Del último Diario (n°3) de Jiddu Krishnamurti.
Este diario de K., no fue ni dictado ni escrito por él
mismo, sino grabado por su propia voz, en soledad, en un grabador magnetofónico.
Con cerca de 90 años, fue lo último que hizo K. antes de partir de este mundo.
OJAI, CALIFORNIA. Viernes,
25 de febrero, 1983
Hay
un árbol junto al río, y hemos estado observándolo día tras día por algunas
semanas, cuando el sol está a punto de asomarse. A medida que el sol se levanta
lentamente sobre el horizonte, por encima de los árboles, este árbol particular
se torna súbitamente de oro. Todas las hojas se ven radiantes de vida, y cuando
uno contempla ese árbol mientras las horas pasan ‑no importa el nombre del
árbol, lo que importa es su belleza- una cualidad extraordinaria parece
extenderse sobre toda la tierra, sobre el río. Y cuando el sol asciende un poco
más, las hojas comienzan a aletear, a danzar. Y cada hora que pasa parece
conferir a ese árbol una cualidad diferente. Antes de salir el sol se le ve
melancólico, sosegado, muy distante y pleno de dignidad. Y al comenzar el día,
las hojas cubiertas de luz danzan y le dan al árbol ese peculiar sentimiento que
uno tiene de inmensa belleza. A mediodía su sombra se ha hecho más profunda, y
uno puede sentarse ahí protegido del sol, sin sentirse jamás solo con el árbol
como compañero. Mientras uno permanece ahí, existe una relación de profunda y
perdurable seguridad y una libertad que únicamente los árboles pueden conocer.
Hacia
el anochecer, cuando el cielo occidental se ilumina con el sol poniente, el
árbol se vuelve poco a poco sombrío, oscuro, y se cierra sobre sí mismo. El
cielo se ha vuelto rojo, amarillo y verde, pero el árbol permanece quieto,
oculto, y descansa durante la noche.
Si
uno establece una relación con el árbol, entonces está relacionado con la
humanidad. Uno es responsable, entonces, por ese árbol y por los árboles del
mundo. Pero si uno no se relaciona con las cosas vivientes de esta tierra,
puede perder toda relación con la humanidad, con los seres humanos. Nosotros
nunca observamos profundamente la cualidad de un árbol; nunca lo tocamos
realmente sintiendo su solidez, su áspera corteza, ni escuchamos el sonido que
es parte del árbol. No el sonido del viento entre las hojas, ni el de la brisa
que en la mañana agita el follaje, sino el sonido propio del árbol, el sonido
del tronco y el silencioso sonido de las raíces. Uno tiene que ser extraordinariamente
sensible para escuchar el sonido. Este sonido no es el ruido del mundo, ni el
ruido del parloteo mental, ni el de la vulgaridad de las disputas humanas y del
conflicto humano, sino el sonido como parte del universo.
Es
extraño que tengamos tan poca relación con la naturaleza, con los insectos, con
la rana saltarina, con el búho que ulula entre los cerros llamando a su pareja.

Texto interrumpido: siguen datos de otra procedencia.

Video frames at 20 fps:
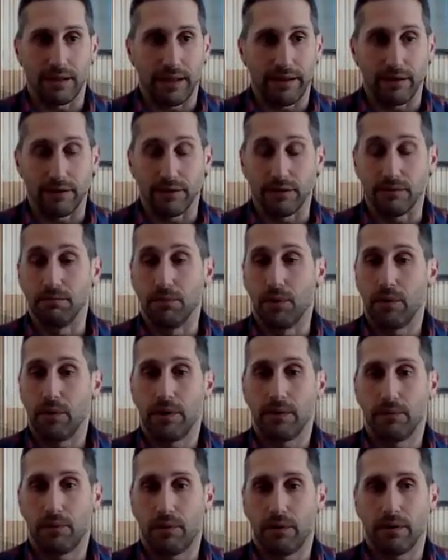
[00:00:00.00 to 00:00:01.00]
is that there's
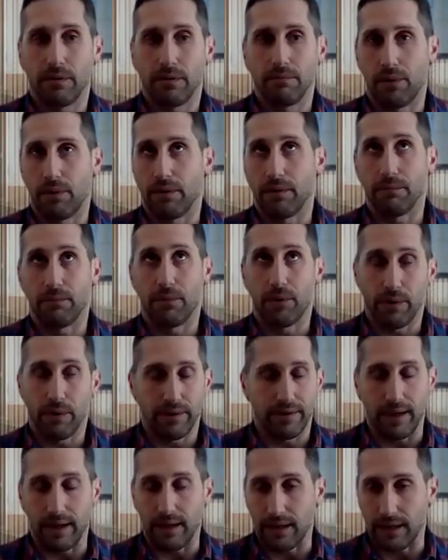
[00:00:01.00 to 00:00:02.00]
more and more and more and more
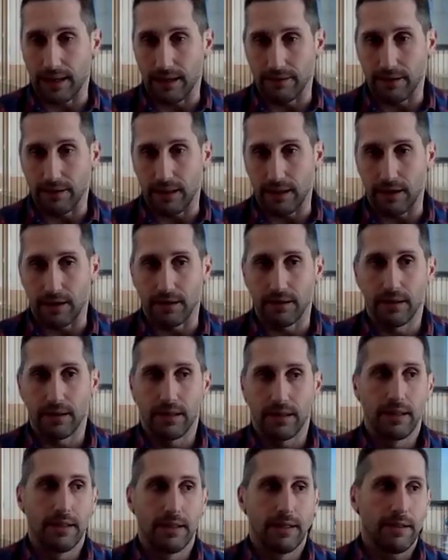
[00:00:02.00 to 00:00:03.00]
data out there
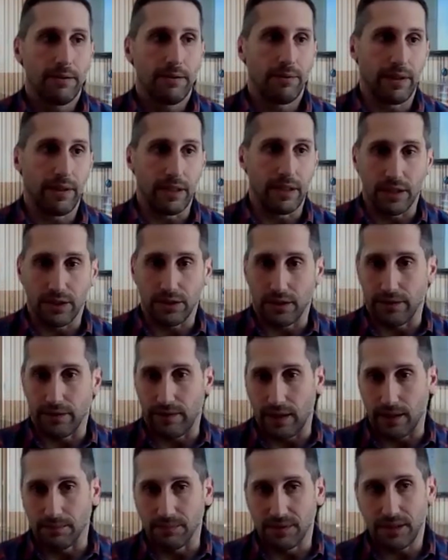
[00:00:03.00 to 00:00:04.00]
with the addition of
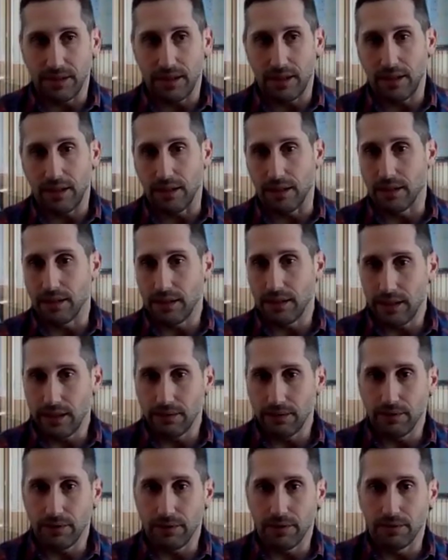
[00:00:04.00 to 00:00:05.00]
AMC and
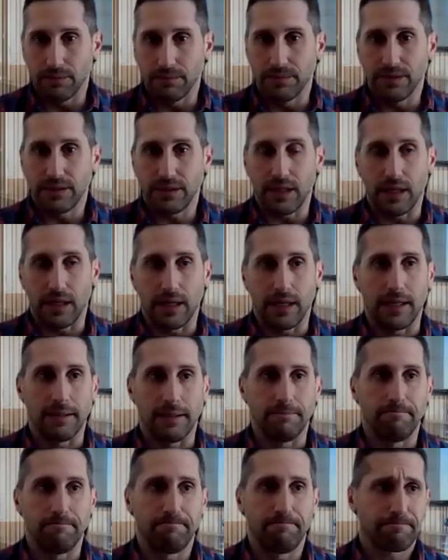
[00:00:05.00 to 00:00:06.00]
clean rooms.
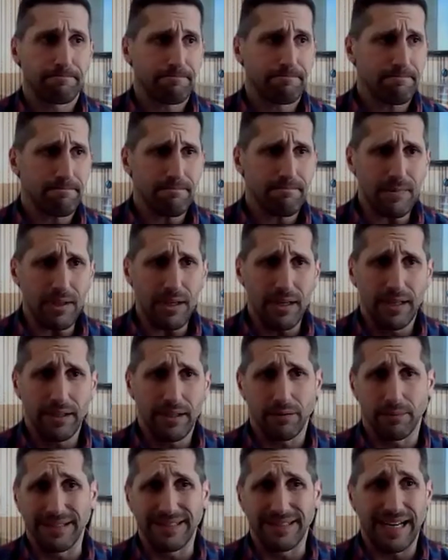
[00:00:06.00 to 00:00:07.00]

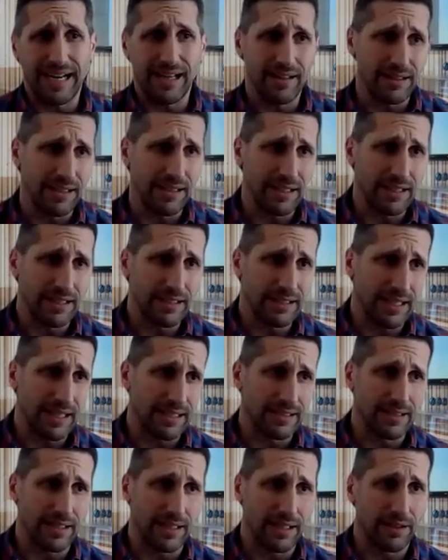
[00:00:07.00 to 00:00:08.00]
Incrementality
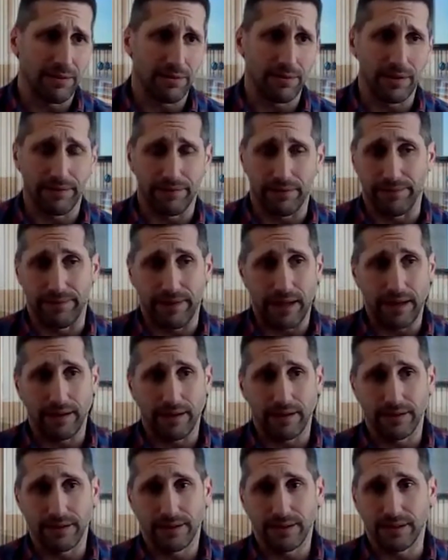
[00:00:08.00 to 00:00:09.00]
testing through different
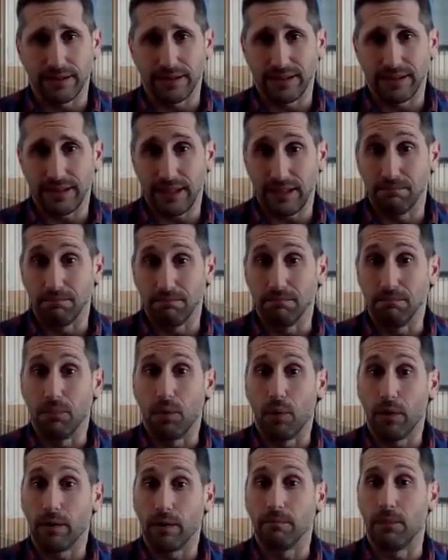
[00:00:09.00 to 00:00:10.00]
vendors to see
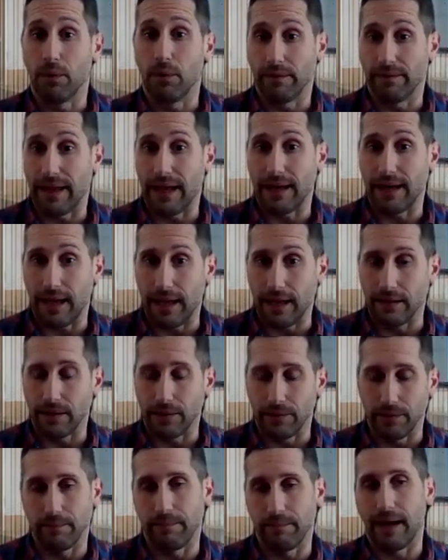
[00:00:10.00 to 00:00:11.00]
more and more of that
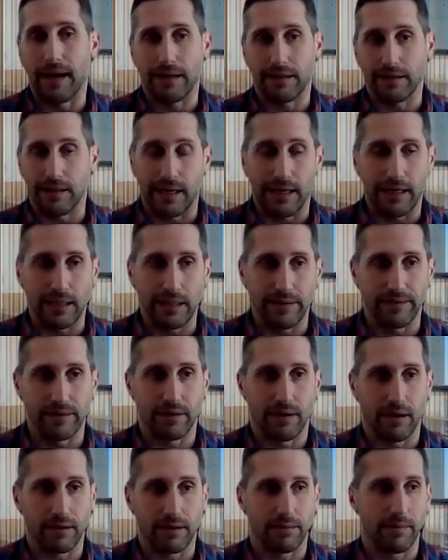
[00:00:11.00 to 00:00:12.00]
halo impact. And I can even
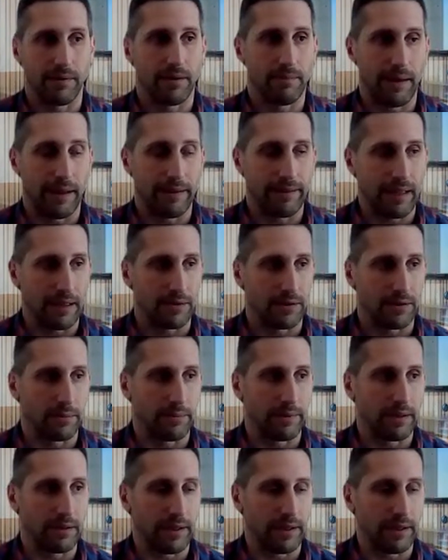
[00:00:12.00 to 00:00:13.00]
talk about that a little
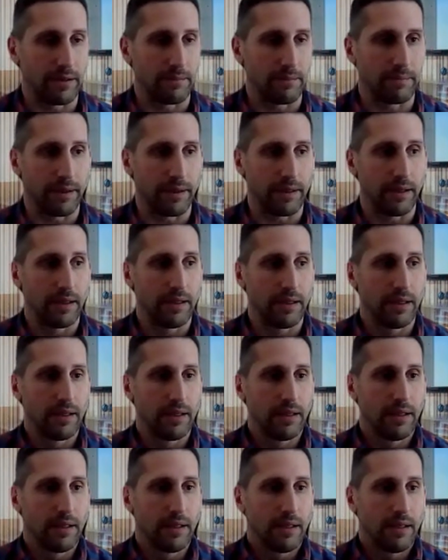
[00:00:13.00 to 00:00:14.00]
bit later. But
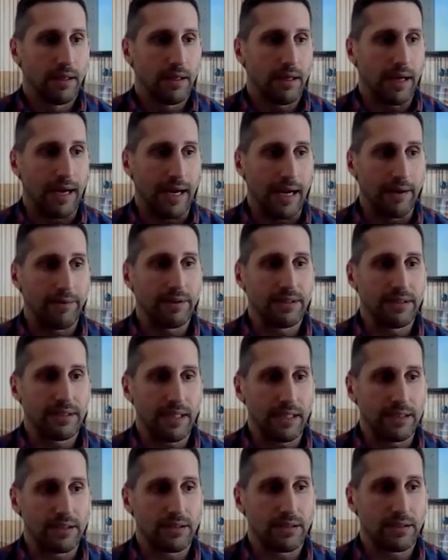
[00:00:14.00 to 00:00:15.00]
I would
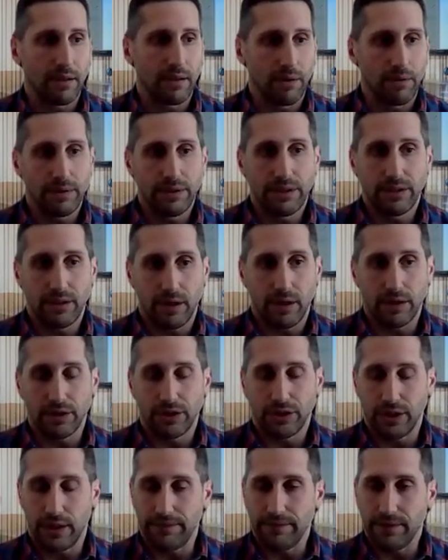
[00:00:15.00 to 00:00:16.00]
say slowly start
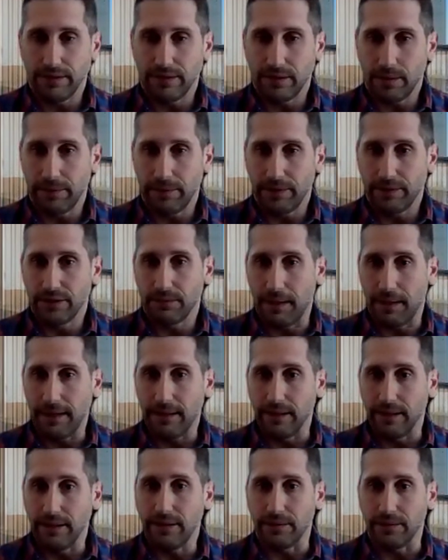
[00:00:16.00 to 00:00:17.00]
shifting some of your
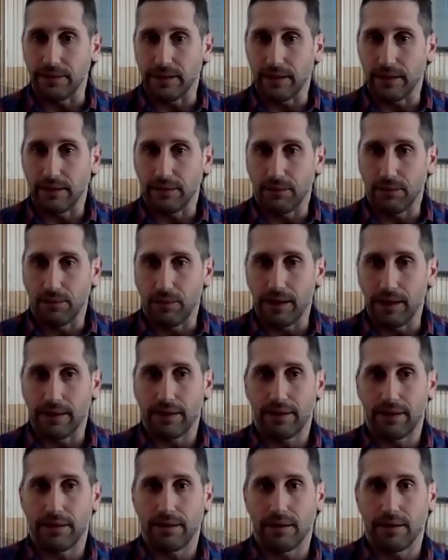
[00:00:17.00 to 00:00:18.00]
spend into it
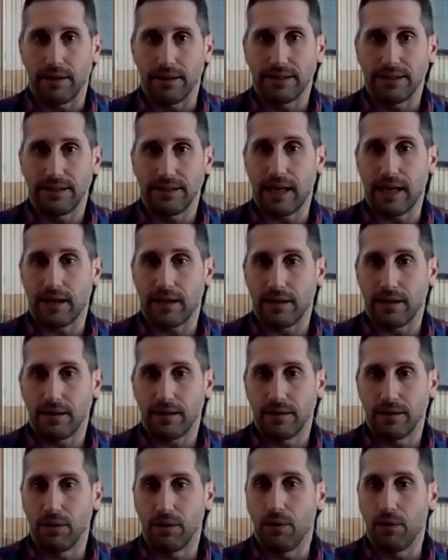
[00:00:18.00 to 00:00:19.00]
with a set
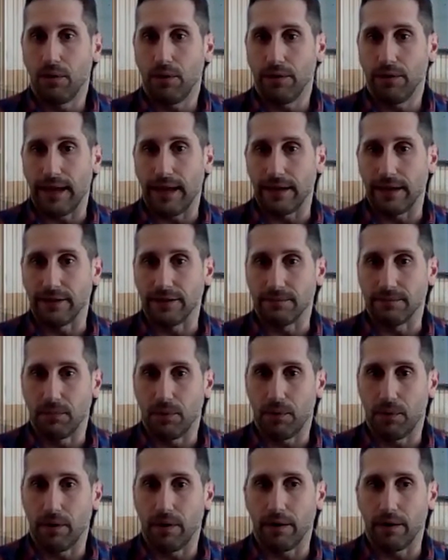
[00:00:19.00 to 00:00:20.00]
goal that is
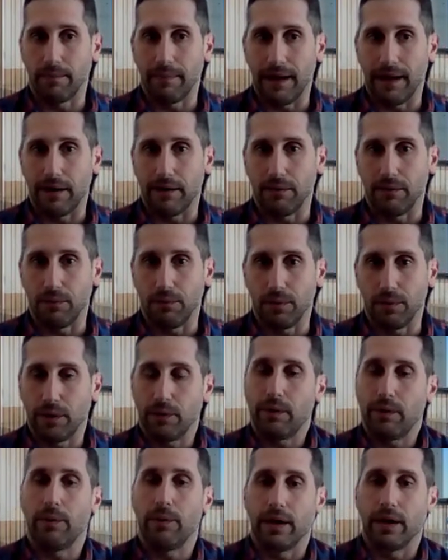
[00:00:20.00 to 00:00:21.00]
more about what
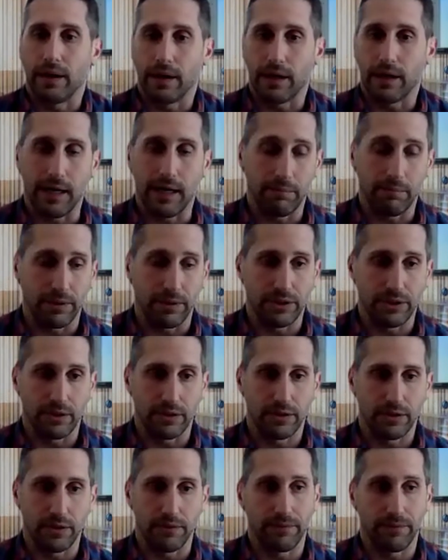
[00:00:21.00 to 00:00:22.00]
do I want to accomplish.
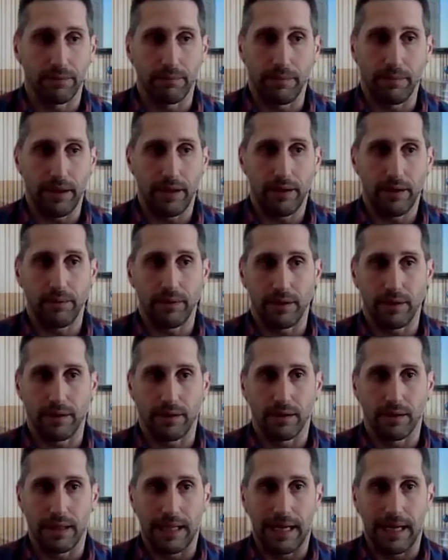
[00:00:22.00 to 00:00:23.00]
And so for me,
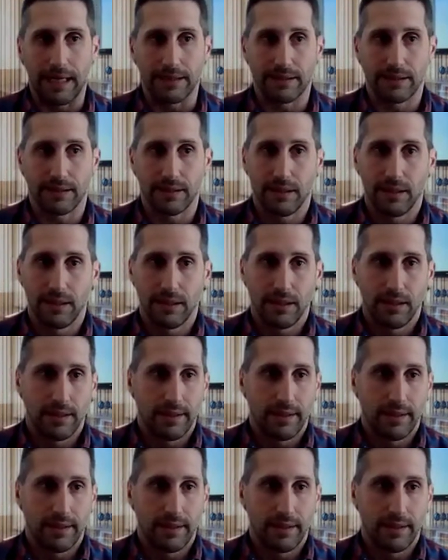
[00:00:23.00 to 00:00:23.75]
within the last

Parece que nunca experimentamos sentimiento alguno por todas las cosas
vivientes de la tierra. Si pudiéramos establecer una profunda y duradera
relación con la naturaleza, jamás mataríamos un animal para satisfacer nuestro
apetito, jamás haríamos daño a un mono, a un perro o a un conejillo de Indias
practicando en ellos la vivisección para nuestro propio beneficio. Encontraríamos
otros medios para curar nuestras heridas, nuestros cuerpos. Pero la curación de
la mente es algo por completo distinto. Esa curación tiene lugar gradualmente
si uno está con la naturaleza, con esa naranja en el árbol, con la brizna de
hierba que empuja a través del cemento, con los cerros cubiertos, ocultos por
las nubes.
Esto
no es sentimentalismo ni imaginación romántica, sino la realidad de una
relación con todo cuanto vive y se mueve sobre la tierra. El hombre ha matado
millones de ballenas y aún las sigue matando. Todo lo que obtenemos de esa
matanza podríamos obtenerlo por otros medios. Pero al parecer el hombre gusta
de matar cosas; mata al ciervo veloz, a la maravillosa gacela y al gran
elefante. Nos gusta matarnos los unos a los otros. Este matar a otros seres
humanos jamás ha cesado a lo largo de toda la historia de la vida del hombre
sobre la tierra. Si pudiéramos ‑y tenemos que hacerlo- establecer una profunda
y perdurable relación con la naturaleza, con los árboles reales, los arbustos,
las flores, la hierba y las rápidas nubes, entonces jamás mataríamos a otro ser
humano por ninguna razón. La guerra es el asesinato organizado, y aunque nos
manifestemos contra una guerra en particular ‑la guerra nuclear o cualquier
otro tipo de guerra- jamás nos hemos manifestado contra la guerra en sí. Jamás
hemos dicho que matar a otro ser humano es el más grande pecado de la tierra.